Start of Data in this exercise

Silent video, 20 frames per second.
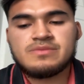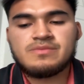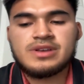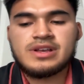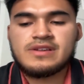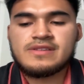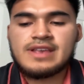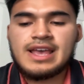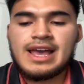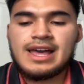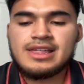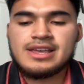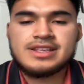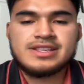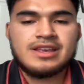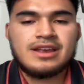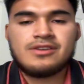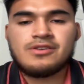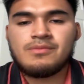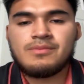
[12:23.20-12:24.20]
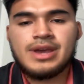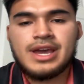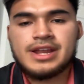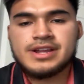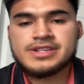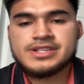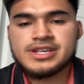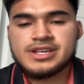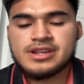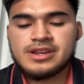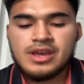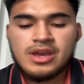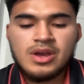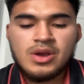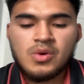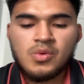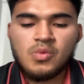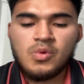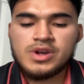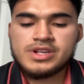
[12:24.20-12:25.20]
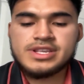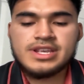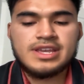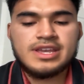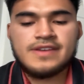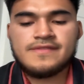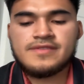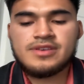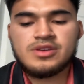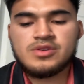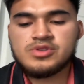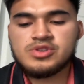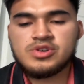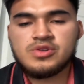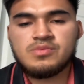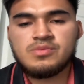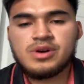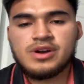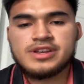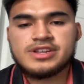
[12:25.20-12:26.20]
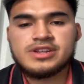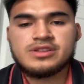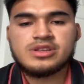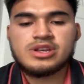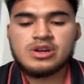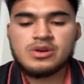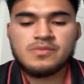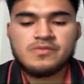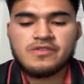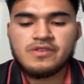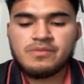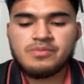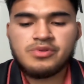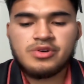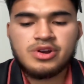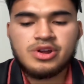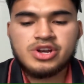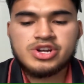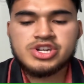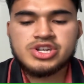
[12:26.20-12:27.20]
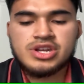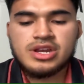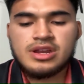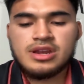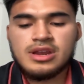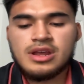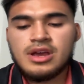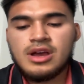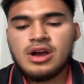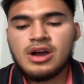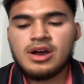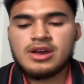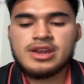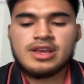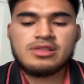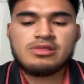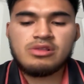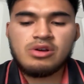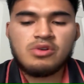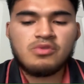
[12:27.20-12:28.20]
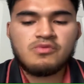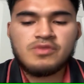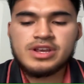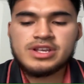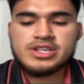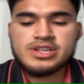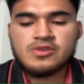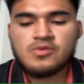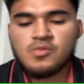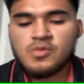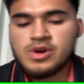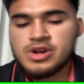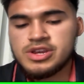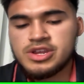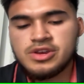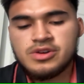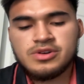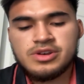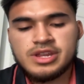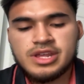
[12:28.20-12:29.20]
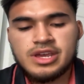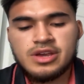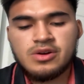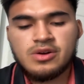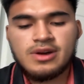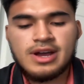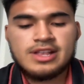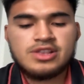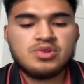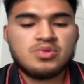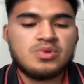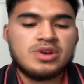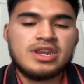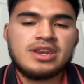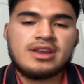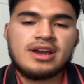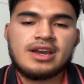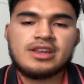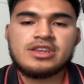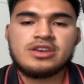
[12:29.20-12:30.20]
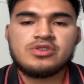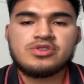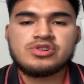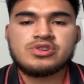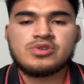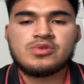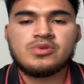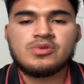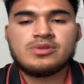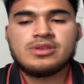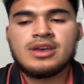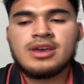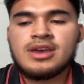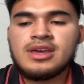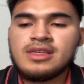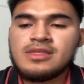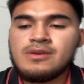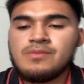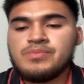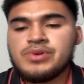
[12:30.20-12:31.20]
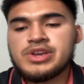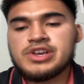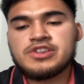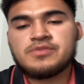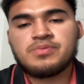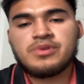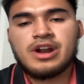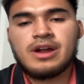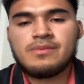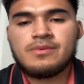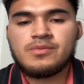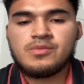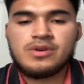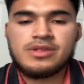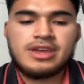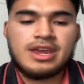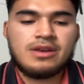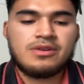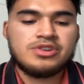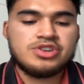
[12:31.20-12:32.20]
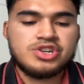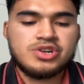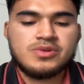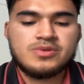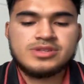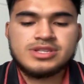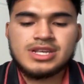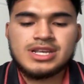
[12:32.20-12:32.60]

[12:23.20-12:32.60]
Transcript: because Alexander Mattison wasn't giving you too much in terms of production on a low-risk one-year deal at 29 years old. The biggest problem with Aaron Jones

End of Data in this exercise

— Exercise —
Print the data above exactly; drop every picture.

— Answer box —
Silent video, 20 frames per second.
[12:23.20-12:24.20]
[12:24.20-12:25.20]
[12:25.20-12:26.20]
[12:26.20-12:27.20]
[12:27.20-12:28.20]
[12:28.20-12:29.20]
[12:29.20-12:30.20]
[12:30.20-12:31.20]
[12:31.20-12:32.20]
[12:32.20-12:32.60]

[12:23.20-12:32.60]
Transcript: because Alexander Mattison wasn't giving you too much in terms of production on a low-risk one-year deal at 29 years old. The biggest problem with Aaron Jones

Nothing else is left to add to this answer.